It could be just another temperamental New England winter. Or it could be a sign of a more permanent shift in the region's climate.
However you look at it, the weather across Greater Boston has been strange this season, with January ranking as the region's sixth-warmest on record, and temperatures as high as 57 last month sandwiched between cold snaps and snow, according to the National Weather Service.
Locally, the warm weather has meant early plant growth, and some gardeners are thinking twice about whether they are seeing an atmospheric aberration or the possible longer-term effects of global warming.
''It raises concerns with me," said Tom Smarr, horticulture director for the New England Wild Flower Society at its Garden in the Woods preserve in Framingham. ''At the same time, there are quirky cycles that we never really understand fully."
''We're all becoming armchair atmospheric scientists," said Jack Russell, a retail manager at Russell's Garden Center in Wayland who has been gardening for 30 years.
Over the past 111 years of record-keeping, the trend in Greater Boston has been toward warmer average temperatures, according to the National Climatic Data Center. Some see this as a sign that global warming is coming home to roost.
Seth Kaplan, a senior attorney with the Conservation Law Foundation, said the atmosphere's warming is leading to increasingly erratic weather patterns, including more-powerful hurricanes, summer cold snaps, and warmer temperatures in winter.
''Everything we know about expected weather patterns is wrong," Kaplan said. ''This is the kind of unpredictability and instability that should be expected" under global warming, with carbon-dioxide emissions the root cause, he said.
Some local gardening specialists, while noting that New England's weather has always been erratic, say that this winter's mild temperatures could have an effect on the spring growing season. Without an adequate period of winter dormancy, many plants may not grow properly, they say.
''It's part of their life cycle during the year to have a dormant season," Smarr said.
Plants also can be harmed if they're not insulated by snow cover and temperatures suddenly drop, as they did this week.
Michael Arnum, public relations coordinator for the Tower Hill Botanic Garden in Boylston, said its staff members have seen early growth in several plants. While some of the garden's winter programs for the public have been affected, he also noted that the warmer weather has brought more visitors overall.
''It seems like every winter is different," Arnum said. ''You just try to adapt to whatever the conditions warrant."
James Hansen, a climate scientist with the National Aeronautics and Space Administration, made headlines last month by saying the Bush administration was censoring studies citing global warming as a threat to the world's environment.
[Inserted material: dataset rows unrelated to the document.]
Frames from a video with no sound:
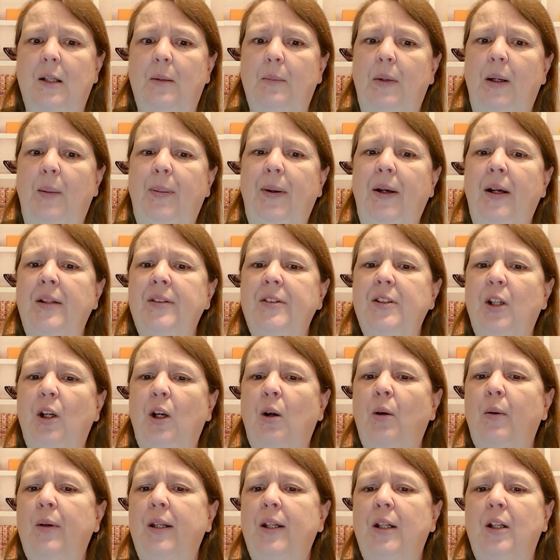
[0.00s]
My parents had
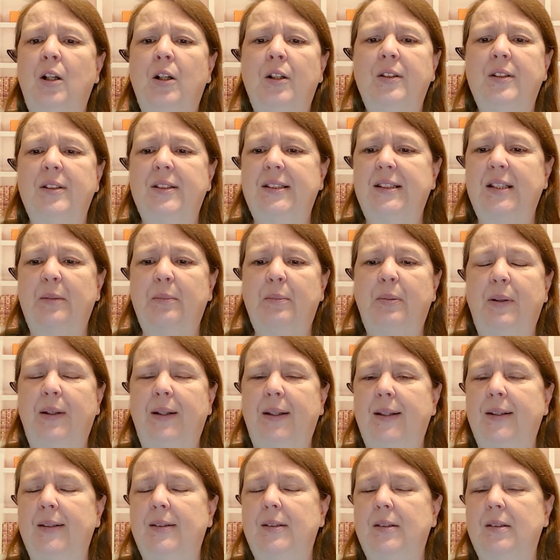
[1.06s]
already gone to some
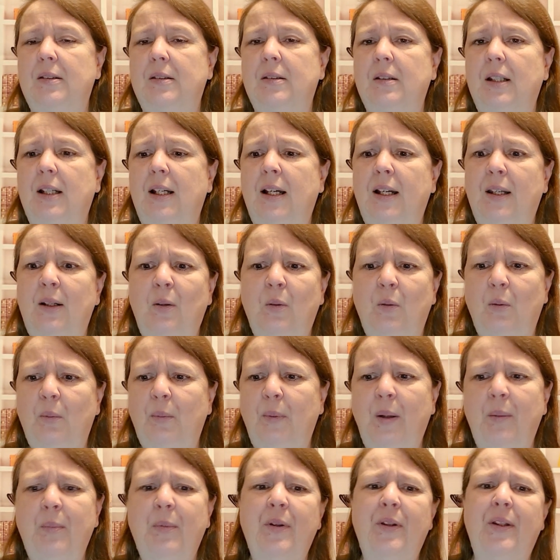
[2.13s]
place. I don't
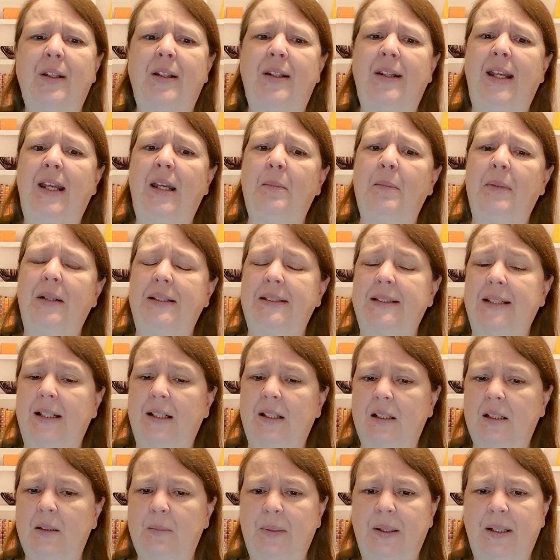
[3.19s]
remember the name
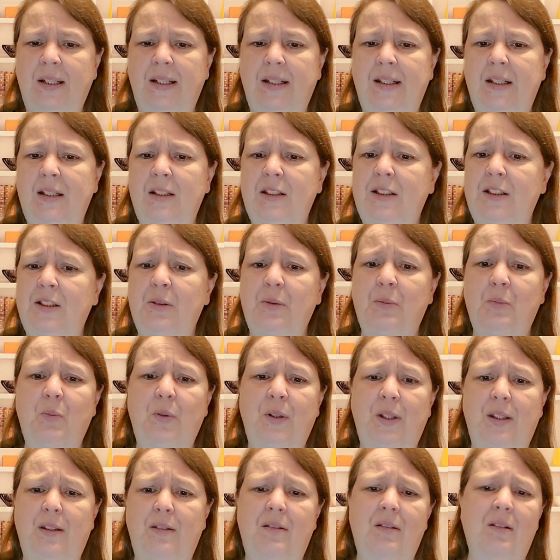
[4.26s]
exactly, but it ended
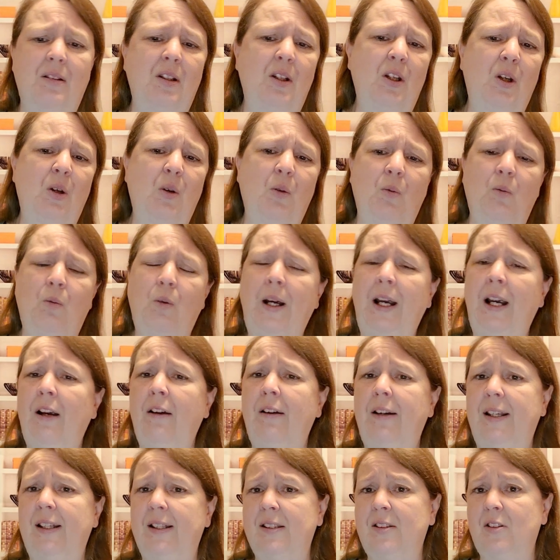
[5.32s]
with
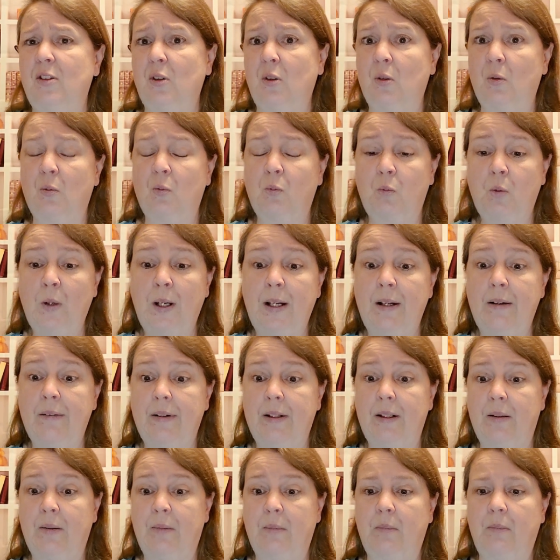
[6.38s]
rarius or
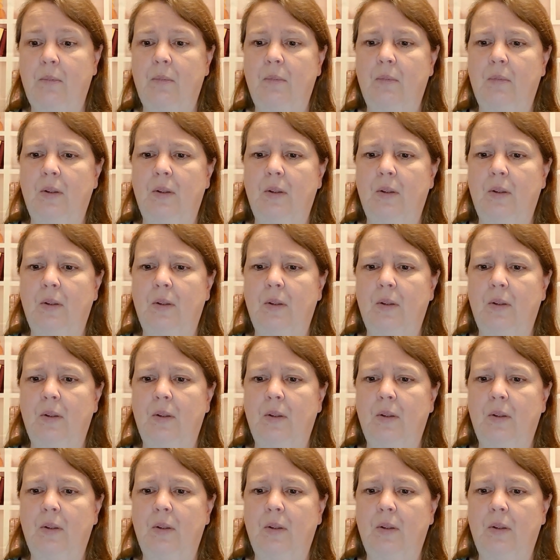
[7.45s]
rarium.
Reports also quoted Hansen as saying that the opportunity to reverse the trend may be shorter than scientists have been projecting.
The National Climatic Data Center reported that this January was the warmest in the past 111 years in the United States, with an average temperature of about 40. Temperatures between August and January also set a record for warmth, with a national average of almost 53.
Last year went into the books as the eighth-warmest on record for the United States, according to the data center.
Newton resident Richard Primack, a professor of biology at Boston University, said the warming is occurring all over the world but he doesn't believe one mild winter is necessarily an indication of climate change.
Primack said he is concerned by the results of his own recent study, which found plants at the Arnold Arboretum in Jamaica Plain are flowering eight days earlier than they were 100 years ago. He also has conducted research on bird migration.
''The evidence of earlier flowering times of plants and arrival times of birds in the spring is a dramatic wake-up call that global warming is happening right in front of us," Primack wrote in an e-mail.
Peter Del Tredici, a senior research scientist at the arboretum who worked with Primack, said the trend over the past 40 years has been toward warmer winters.
One effect he has studied involves the hemlock wooly adelgid, an insect that feeds on the Canadian hemlock. Cold winter temperatures kill the insect and, in turn, save the tree, while milder winters allow the insect to flourish.
Climate change could result in public health concerns as well. Paul Epstein, a doctor and associate director of the Center for Health and the Global Environment at Harvard Medical School, said he has published a study that suggests earlier -- and therefore, longer -- springs are worsening the plight of allergy sufferers.
At Weston Nurseries in Hopkinton, Wayne Mezitt usually sees the witch hazel come into bloom around the second week of February.
This year, he said, the yellow flowers began sprouting before the end of January. Even with the recent cold temperatures, the flowers will be here until spring.
''This will bloom now until April," Mezitt said.
While this season's temperature spikes have been more extreme than usual, he said, he does not expect to see much of an effect on plants.
''I think, in the end, this will come out to be a fairly normal year."